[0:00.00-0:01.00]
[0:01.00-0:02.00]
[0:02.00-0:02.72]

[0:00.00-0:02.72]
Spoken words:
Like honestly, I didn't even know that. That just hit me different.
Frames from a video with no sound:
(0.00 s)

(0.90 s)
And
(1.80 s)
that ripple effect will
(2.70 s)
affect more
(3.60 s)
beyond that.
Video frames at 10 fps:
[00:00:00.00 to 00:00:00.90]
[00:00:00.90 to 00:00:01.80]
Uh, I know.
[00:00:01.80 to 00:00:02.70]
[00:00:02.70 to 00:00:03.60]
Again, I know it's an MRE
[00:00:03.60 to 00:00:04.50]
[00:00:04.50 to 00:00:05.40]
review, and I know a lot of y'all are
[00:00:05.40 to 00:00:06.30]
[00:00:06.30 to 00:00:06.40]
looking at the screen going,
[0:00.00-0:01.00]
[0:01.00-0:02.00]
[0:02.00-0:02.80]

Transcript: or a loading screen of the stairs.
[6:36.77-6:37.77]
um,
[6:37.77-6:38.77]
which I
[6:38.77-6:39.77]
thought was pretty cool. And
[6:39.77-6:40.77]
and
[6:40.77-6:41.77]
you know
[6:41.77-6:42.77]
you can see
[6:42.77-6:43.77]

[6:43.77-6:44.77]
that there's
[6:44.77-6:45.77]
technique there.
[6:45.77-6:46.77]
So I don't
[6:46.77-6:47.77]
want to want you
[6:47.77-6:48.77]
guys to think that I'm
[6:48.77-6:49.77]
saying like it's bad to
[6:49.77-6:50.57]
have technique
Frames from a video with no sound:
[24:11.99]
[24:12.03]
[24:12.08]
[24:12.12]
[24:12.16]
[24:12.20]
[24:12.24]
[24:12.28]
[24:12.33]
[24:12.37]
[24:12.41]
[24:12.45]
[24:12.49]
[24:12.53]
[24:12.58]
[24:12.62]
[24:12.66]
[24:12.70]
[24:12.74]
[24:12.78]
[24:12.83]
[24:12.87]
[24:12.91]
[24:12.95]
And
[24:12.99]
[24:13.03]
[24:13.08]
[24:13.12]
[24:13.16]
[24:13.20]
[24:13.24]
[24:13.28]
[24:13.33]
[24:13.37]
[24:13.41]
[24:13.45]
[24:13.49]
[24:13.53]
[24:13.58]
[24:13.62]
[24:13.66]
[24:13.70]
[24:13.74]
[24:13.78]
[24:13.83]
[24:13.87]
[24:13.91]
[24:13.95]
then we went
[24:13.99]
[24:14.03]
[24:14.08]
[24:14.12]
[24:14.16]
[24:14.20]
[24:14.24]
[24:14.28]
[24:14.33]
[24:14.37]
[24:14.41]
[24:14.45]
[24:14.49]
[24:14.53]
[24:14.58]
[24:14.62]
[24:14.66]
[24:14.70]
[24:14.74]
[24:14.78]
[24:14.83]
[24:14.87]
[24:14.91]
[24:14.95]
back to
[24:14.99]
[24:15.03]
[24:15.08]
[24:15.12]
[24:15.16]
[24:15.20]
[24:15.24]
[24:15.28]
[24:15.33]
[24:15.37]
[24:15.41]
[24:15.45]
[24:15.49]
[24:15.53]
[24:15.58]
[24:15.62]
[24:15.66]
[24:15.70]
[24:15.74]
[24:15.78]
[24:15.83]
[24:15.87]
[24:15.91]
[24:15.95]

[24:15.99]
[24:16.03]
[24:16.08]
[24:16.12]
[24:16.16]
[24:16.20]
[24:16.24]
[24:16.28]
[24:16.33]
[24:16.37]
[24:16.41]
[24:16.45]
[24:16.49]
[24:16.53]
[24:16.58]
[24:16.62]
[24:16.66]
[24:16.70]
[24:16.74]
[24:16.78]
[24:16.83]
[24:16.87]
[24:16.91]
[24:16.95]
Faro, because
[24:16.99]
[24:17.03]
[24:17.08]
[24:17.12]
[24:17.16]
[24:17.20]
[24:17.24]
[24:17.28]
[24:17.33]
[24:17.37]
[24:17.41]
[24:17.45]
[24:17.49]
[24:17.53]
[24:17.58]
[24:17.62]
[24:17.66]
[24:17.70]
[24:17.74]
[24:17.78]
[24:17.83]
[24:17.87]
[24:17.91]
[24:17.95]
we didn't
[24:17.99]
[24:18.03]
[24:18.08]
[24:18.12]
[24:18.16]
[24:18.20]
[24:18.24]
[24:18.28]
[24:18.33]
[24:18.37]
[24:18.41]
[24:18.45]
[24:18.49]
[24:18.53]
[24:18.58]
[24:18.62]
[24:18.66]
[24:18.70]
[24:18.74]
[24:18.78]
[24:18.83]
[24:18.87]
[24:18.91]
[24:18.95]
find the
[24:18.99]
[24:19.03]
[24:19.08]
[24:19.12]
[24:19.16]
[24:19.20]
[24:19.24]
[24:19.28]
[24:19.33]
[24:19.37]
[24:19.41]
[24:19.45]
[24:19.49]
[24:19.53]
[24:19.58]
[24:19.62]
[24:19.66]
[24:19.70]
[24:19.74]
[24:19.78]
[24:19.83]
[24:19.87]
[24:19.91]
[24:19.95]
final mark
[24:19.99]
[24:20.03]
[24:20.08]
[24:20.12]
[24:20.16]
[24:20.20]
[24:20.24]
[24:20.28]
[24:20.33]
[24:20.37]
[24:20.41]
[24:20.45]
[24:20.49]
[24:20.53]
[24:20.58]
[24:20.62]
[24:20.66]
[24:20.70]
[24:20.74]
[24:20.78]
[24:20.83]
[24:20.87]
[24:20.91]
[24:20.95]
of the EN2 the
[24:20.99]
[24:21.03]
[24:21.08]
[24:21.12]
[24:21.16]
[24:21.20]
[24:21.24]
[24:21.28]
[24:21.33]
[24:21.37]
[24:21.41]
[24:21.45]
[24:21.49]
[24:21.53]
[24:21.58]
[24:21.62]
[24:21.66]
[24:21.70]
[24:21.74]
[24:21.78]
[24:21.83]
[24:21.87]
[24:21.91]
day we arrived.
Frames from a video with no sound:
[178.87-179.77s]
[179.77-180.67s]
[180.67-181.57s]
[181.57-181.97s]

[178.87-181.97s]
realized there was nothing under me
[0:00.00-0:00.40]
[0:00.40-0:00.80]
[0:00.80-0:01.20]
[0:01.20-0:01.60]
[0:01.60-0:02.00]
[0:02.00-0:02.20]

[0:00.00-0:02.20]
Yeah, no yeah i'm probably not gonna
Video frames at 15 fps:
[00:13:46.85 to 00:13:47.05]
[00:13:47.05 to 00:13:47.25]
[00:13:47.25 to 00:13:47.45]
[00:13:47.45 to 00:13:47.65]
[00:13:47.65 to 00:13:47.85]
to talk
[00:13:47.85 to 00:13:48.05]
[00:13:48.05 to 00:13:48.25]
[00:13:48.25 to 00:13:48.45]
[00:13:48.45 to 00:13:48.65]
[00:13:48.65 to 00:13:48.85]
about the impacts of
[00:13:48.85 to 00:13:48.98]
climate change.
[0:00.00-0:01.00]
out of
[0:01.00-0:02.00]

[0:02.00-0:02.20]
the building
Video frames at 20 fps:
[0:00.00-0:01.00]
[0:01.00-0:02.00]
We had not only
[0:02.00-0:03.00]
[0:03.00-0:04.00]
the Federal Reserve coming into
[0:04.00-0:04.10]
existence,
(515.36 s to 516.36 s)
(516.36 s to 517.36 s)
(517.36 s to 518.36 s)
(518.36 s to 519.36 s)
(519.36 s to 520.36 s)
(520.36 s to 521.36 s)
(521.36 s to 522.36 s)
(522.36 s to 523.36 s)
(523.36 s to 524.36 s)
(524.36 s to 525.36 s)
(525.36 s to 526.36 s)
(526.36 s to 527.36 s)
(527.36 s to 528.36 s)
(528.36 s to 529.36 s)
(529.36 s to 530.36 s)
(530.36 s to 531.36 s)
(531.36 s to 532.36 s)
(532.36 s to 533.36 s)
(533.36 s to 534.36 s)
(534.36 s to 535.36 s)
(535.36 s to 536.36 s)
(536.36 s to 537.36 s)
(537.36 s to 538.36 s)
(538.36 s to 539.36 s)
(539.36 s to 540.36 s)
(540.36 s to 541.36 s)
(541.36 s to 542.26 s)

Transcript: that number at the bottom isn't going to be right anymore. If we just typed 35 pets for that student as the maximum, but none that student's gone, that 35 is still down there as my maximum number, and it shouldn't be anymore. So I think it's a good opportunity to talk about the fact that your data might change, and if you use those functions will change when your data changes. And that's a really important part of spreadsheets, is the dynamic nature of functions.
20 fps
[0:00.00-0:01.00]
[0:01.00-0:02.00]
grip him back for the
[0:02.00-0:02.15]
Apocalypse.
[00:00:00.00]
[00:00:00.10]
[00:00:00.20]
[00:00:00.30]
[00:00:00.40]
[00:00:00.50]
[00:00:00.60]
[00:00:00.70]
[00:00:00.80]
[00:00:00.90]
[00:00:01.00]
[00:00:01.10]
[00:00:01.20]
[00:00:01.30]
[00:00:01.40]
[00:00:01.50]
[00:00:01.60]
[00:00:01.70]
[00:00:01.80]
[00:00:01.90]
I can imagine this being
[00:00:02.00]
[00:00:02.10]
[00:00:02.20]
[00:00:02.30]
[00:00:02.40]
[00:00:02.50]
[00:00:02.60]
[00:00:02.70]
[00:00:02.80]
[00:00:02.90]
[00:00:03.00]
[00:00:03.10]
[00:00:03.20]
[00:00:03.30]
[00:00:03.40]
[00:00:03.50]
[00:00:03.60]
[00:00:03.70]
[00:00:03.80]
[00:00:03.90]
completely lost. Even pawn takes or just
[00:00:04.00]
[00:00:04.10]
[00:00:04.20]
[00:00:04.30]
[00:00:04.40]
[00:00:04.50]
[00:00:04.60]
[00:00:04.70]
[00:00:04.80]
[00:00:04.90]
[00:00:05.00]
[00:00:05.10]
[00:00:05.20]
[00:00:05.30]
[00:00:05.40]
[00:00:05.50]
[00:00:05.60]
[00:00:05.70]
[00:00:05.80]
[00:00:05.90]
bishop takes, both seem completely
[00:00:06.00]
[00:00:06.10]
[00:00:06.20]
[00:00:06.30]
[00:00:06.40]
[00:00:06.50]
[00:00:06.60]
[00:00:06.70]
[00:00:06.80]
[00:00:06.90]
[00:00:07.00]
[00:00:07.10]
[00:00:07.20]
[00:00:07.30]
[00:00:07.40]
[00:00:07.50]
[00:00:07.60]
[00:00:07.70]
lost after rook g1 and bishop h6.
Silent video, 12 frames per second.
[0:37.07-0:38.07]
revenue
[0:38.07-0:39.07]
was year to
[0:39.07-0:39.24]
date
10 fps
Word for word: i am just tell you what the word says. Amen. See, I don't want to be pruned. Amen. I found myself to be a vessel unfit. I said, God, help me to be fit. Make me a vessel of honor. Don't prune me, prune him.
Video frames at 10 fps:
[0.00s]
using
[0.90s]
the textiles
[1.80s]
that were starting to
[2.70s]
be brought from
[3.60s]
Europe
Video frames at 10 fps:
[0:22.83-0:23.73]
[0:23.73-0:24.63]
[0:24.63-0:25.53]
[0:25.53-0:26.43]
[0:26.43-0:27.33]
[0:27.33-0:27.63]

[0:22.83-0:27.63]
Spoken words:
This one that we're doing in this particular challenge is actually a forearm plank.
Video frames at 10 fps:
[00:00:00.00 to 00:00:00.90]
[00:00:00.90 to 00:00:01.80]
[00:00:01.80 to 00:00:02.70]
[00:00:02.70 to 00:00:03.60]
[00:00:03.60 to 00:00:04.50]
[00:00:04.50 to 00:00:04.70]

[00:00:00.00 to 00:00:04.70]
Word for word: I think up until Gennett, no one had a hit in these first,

[Task to carry out]
Everything from the line with "[00:00:06.70]" to the last line of the entries above is to be retyped exactly. Include both ends.

[Output for this exercise]
[00:00:06.70]
[00:00:06.80]
[00:00:06.90]
[00:00:07.00]
[00:00:07.10]
[00:00:07.20]
[00:00:07.30]
[00:00:07.40]
[00:00:07.50]
[00:00:07.60]
[00:00:07.70]
lost after rook g1 and bishop h6.
Silent video, 12 frames per second.
[0:37.07-0:38.07]
revenue
[0:38.07-0:39.07]
was year to
[0:39.07-0:39.24]
date
10 fps
Word for word: i am just tell you what the word says. Amen. See, I don't want to be pruned. Amen. I found myself to be a vessel unfit. I said, God, help me to be fit. Make me a vessel of honor. Don't prune me, prune him.
Video frames at 10 fps:
[0.00s]
using
[0.90s]
the textiles
[1.80s]
that were starting to
[2.70s]
be brought from
[3.60s]
Europe
Video frames at 10 fps:
[0:22.83-0:23.73]
[0:23.73-0:24.63]
[0:24.63-0:25.53]
[0:25.53-0:26.43]
[0:26.43-0:27.33]
[0:27.33-0:27.63]

[0:22.83-0:27.63]
Spoken words:
This one that we're doing in this particular challenge is actually a forearm plank.
Video frames at 10 fps:
[00:00:00.00 to 00:00:00.90]
[00:00:00.90 to 00:00:01.80]
[00:00:01.80 to 00:00:02.70]
[00:00:02.70 to 00:00:03.60]
[00:00:03.60 to 00:00:04.50]
[00:00:04.50 to 00:00:04.70]

[00:00:00.00 to 00:00:04.70]
Word for word: I think up until Gennett, no one had a hit in these first,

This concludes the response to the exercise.